Konverter-Streit: Kaarster Anwohner wehren sich die Freigabe der „Dreiecksfläche“ an der A57.

Wieder keine Entscheidung im Streit um den Konverter-Standort

Von Peter Hild

  • Düsseldorfer Regionalrat will die Bezirksregierung entscheiden lassen
  • Die Politiker fürchten Klagen
  • Entscheidung zieht sich seit Jahren hin

Der jahrelange Streit um einen geeigneten Platz für einen Stromkonverter ist nicht zuende.
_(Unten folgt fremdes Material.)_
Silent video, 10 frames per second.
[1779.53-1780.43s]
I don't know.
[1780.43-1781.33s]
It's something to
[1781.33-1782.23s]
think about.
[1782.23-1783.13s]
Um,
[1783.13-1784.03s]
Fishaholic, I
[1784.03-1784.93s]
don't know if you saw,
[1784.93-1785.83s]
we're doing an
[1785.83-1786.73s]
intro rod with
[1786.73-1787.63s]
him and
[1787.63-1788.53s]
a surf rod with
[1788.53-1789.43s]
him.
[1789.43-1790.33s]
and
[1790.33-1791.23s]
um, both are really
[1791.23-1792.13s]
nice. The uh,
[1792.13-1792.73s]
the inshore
Der Düsseldorfer Regionalrat hat auch am Donnerstag (12.07.2018) keine Entscheidung getroffen. Die CDU/FDP-Mehrheit will die Bezirksregierung Düsseldorf in die Pflicht nehmen, diese für sie unbequeme Entscheidung zu fällen.

Bezirksregierung soll prüfen

Eine Umspannanlage des Übertragungsnetzbetreiber Amprion in Wesel (NRW).
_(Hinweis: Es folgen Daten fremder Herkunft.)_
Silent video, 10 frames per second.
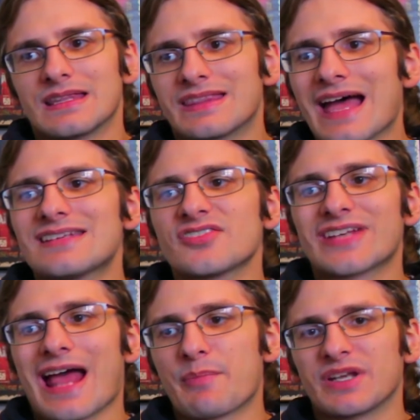That
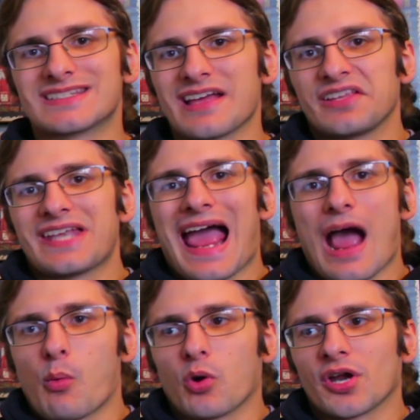doesn't happen until an
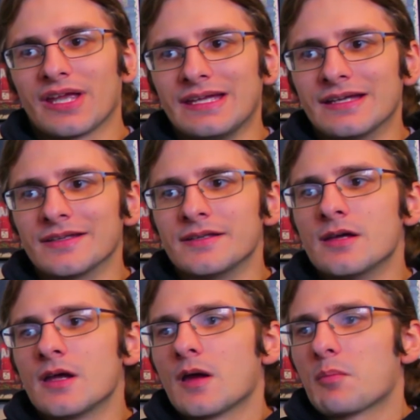hour in.
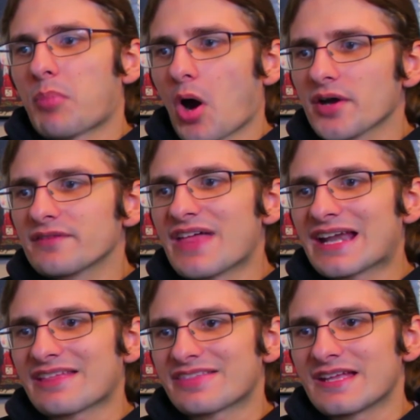Part of
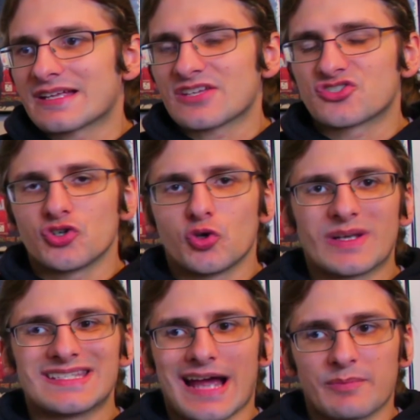that, I think, is due to
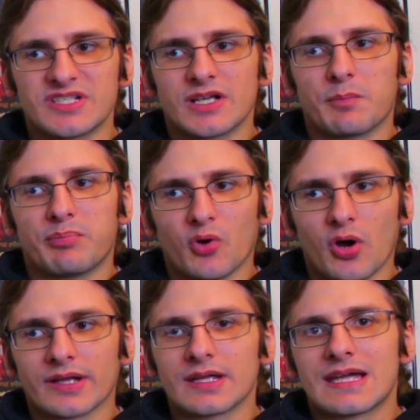adapting a
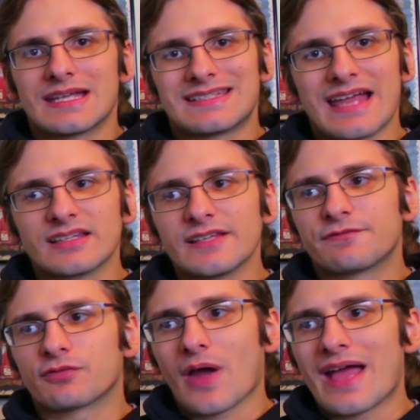book. Deadly
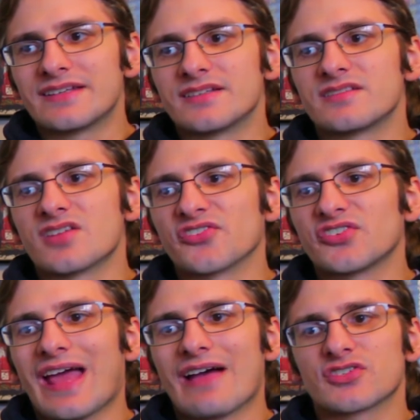Friend
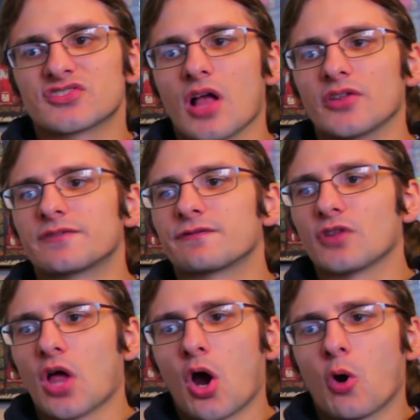doesn't have a solid
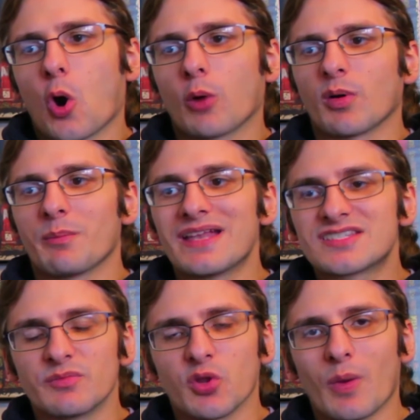flow or
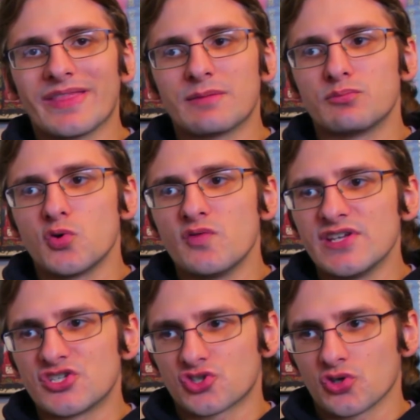momentum the way that
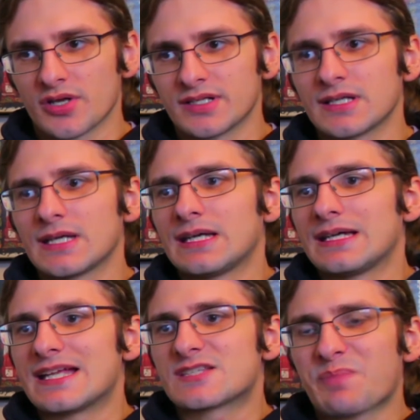movies should.
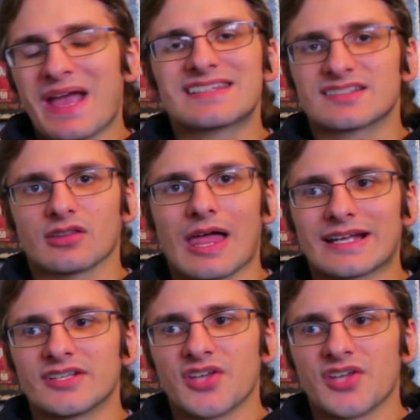It's paced like a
Die Bezirksregierung soll dazu die Unterlagen von Amprion prüfen. Der Netzbetreiber hat sich für den Standort Kaarst ausgesprochen, weil dort kaum Wohnbebauung drumherum existiert. Stattdessen verlaufen in unmittelbarer Nähe Bahngleise und die Autobahn. Bisher ist in Kaarst jedoch Kiesabbau vorgesehen. Amprion muss aber in den nächsten zwei Monaten seine Unterlagen mit einem geeigneten Standort einreichen. Da der Regionalrat wieder keine Entscheidung getroffen hat, rückt Meerbusch-Osterath als Standort in den Fokus.

Bürgerinitiativen kämpfen gegen beide Standorte

In beiden Städten wehren sich Bürgerinitiativen seit Jahren gegen den Stromkonverter in der Nähe ihrer Wohnhäuser. Sie befürchten Elektrosmog durch die rund 20 Meter hohe und mehrere hundert Meter lange Halle, in der für den schnelleren Transport Strom umgewandelt werden soll. Die Fläche in Kaarst wird von vielen Seiten favorisiert, weil dort der Abstand zu den nächsten Wohnhäusern am größten sei.

Der Regionalrat müsste die Fläche dafür freigeben, eine Mehrheit aus CDU und FDP sieht das jedoch kritisch. Dadurch komme das Kiesabbaukonzept für den gesamten Niederrhein ins Wanken, außerdem würden Klagen befürchtet, heißt es.

Keine Seite fühlt sich für Entscheidung verantwortlich

Die Entscheidung über einen Standort zieht sich seit Jahren hin, weil sich regionale Gremien und Politiker die Verantwortung dafür hin- und herschieben. Die Bürgerinitiative in Osterath und zuletzt sogar das NRW-Wirtschaftsministerium fordern vom Regionalrat, die Kaarster Fläche für den Konverterbau freizugeben.

Viele Mitglieder des Regionalrats sehen dagegen die Bundesnetzagentur und Amprion am Zug, die noch zahlreiche Fragen zu möglichen Standorten beantworten sollen. Amprion betont jedoch, alles beantwortet zu haben, so dass nun der Regionalrat entscheiden müsse.

Letzte Entscheidung liegt bei Bundesnetzagentur

Am Ende wird die Bundesnetzagentur als Bundesbehörde final über den Standort entscheiden.